--- DATA SHOWN Enclosed Below ---

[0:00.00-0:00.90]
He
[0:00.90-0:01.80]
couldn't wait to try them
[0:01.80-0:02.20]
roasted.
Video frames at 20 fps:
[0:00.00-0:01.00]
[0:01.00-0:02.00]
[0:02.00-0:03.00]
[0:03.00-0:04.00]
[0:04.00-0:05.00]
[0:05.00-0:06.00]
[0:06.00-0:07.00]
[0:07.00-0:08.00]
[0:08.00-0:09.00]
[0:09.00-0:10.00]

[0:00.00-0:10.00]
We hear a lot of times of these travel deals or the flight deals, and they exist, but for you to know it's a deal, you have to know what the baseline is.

--- End of Enclosed DATA SHOWN ---
--- DATA SHOWN Enclosed Below ---

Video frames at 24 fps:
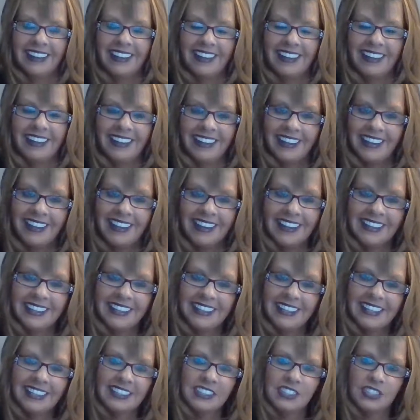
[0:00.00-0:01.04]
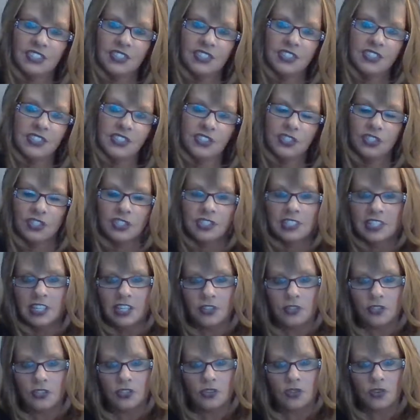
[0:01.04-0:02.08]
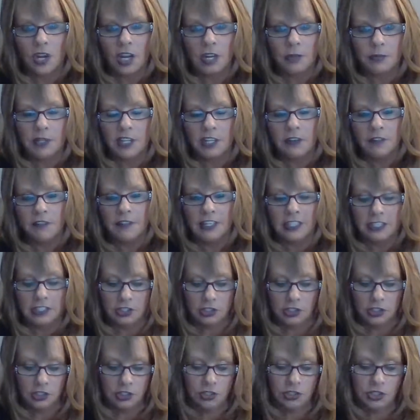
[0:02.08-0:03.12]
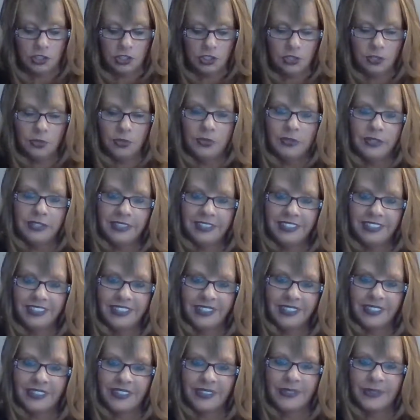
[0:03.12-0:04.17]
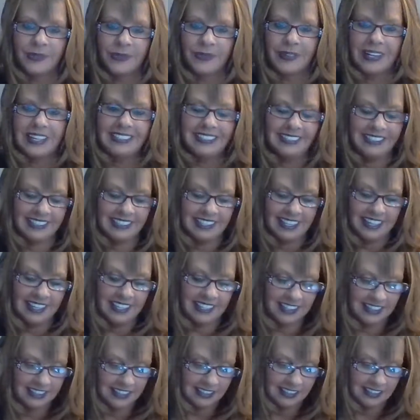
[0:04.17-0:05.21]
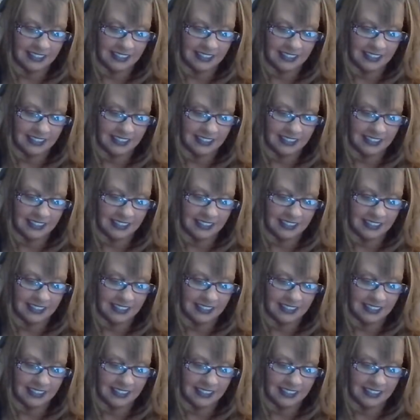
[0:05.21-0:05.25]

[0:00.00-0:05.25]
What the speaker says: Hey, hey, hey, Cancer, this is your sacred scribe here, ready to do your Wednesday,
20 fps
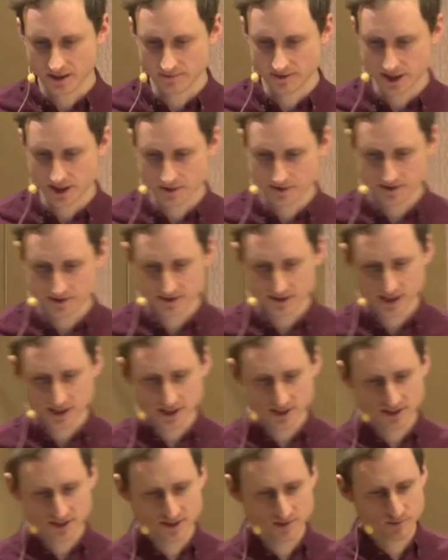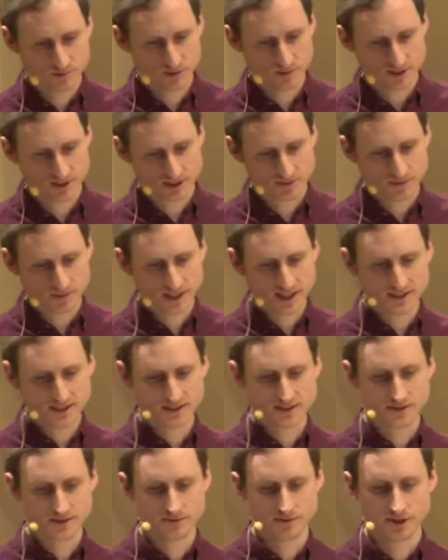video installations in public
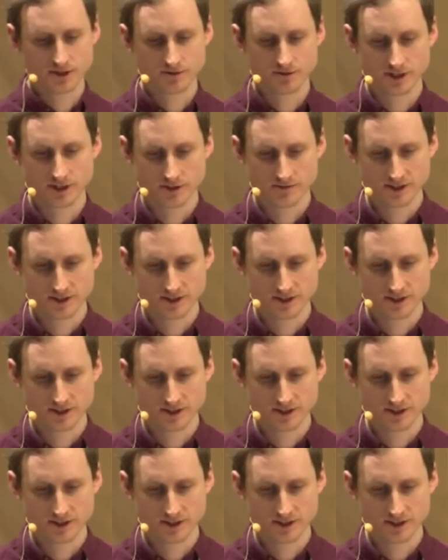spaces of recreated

--- End of Enclosed DATA SHOWN ---
--- DATA SHOWN Enclosed Below ---

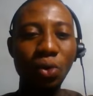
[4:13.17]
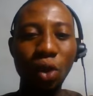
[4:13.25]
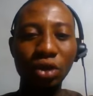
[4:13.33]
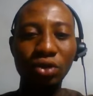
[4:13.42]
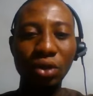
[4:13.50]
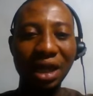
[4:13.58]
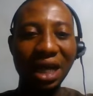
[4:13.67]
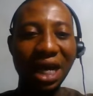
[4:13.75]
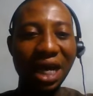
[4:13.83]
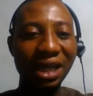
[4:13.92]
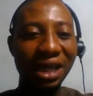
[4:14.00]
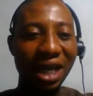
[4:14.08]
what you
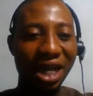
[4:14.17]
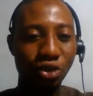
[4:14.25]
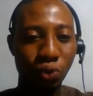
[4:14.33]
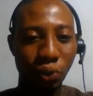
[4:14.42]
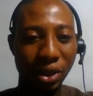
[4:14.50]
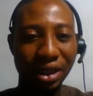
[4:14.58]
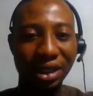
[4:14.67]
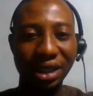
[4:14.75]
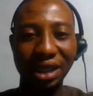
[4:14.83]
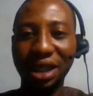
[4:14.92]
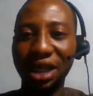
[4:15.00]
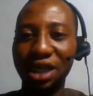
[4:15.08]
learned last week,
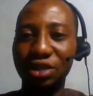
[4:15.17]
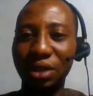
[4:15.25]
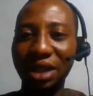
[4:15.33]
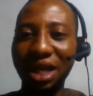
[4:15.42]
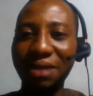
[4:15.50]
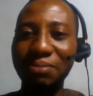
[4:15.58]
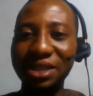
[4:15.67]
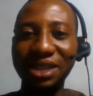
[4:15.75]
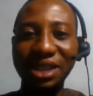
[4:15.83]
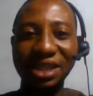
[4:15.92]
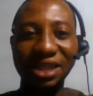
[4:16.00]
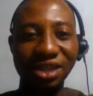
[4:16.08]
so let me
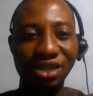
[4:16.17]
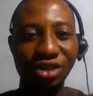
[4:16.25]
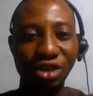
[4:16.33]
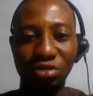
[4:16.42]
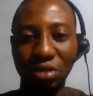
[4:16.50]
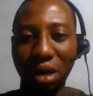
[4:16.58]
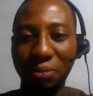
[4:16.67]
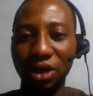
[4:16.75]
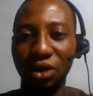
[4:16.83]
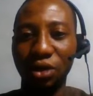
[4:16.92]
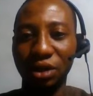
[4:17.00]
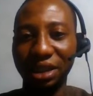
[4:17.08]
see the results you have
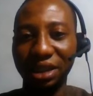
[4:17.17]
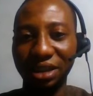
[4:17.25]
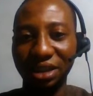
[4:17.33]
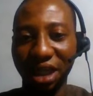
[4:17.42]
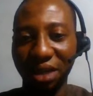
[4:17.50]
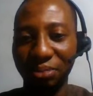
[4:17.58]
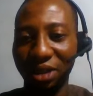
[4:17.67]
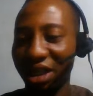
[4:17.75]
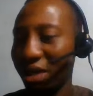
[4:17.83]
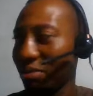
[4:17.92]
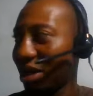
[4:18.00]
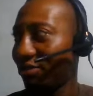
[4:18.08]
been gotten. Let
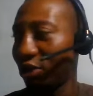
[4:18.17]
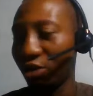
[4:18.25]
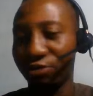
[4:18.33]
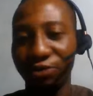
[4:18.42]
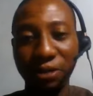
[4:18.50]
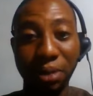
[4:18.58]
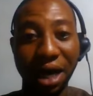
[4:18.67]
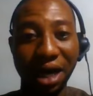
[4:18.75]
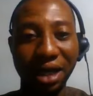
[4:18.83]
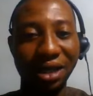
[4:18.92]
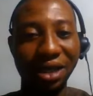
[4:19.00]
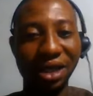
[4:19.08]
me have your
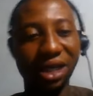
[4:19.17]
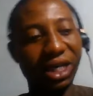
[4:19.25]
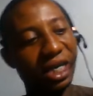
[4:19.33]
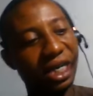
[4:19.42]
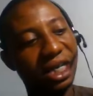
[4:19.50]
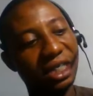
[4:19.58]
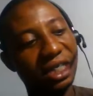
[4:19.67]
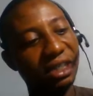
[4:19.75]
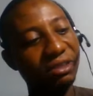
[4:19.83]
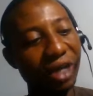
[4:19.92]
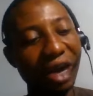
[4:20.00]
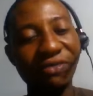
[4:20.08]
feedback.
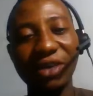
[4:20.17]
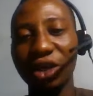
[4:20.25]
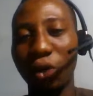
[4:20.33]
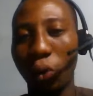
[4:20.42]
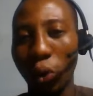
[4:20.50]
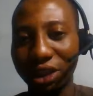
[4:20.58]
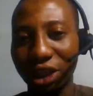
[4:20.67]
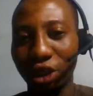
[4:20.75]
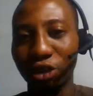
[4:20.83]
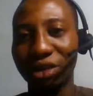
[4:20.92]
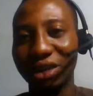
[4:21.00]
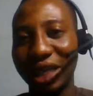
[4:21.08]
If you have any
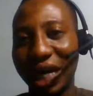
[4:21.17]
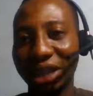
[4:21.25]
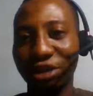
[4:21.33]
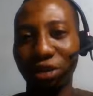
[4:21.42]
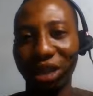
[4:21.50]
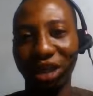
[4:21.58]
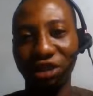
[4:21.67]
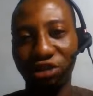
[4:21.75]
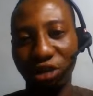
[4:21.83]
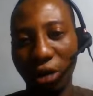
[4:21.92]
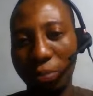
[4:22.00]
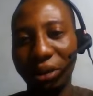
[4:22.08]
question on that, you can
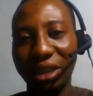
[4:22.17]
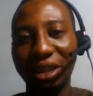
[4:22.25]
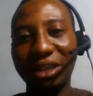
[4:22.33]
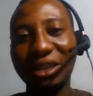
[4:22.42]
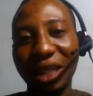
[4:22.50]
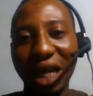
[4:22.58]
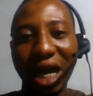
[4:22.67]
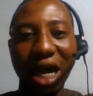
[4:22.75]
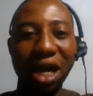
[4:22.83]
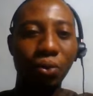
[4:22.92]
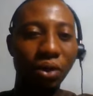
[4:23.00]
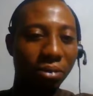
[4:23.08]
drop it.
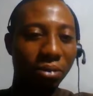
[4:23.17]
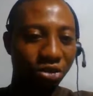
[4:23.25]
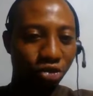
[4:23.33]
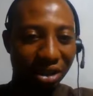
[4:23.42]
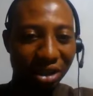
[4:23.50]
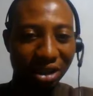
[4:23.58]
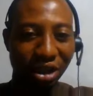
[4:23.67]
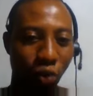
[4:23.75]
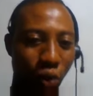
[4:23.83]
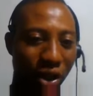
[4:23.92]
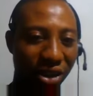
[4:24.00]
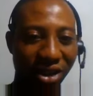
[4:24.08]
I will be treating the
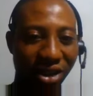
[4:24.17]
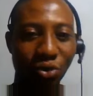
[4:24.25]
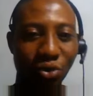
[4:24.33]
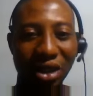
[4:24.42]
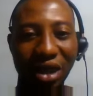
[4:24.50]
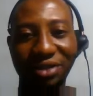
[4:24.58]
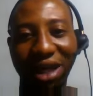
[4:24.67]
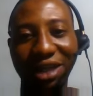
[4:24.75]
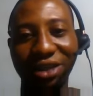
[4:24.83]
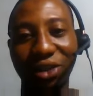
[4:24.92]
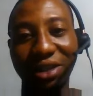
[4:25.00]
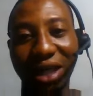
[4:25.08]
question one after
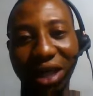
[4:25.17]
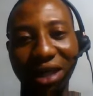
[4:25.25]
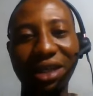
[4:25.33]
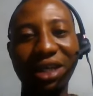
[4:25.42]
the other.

--- End of Enclosed DATA SHOWN ---

§ WORK TO BE COMPLETED:
Lines containing the string "frames" in the listing: say how many there are, giving only the number.

§ ANSWER TO THIS TASK:
2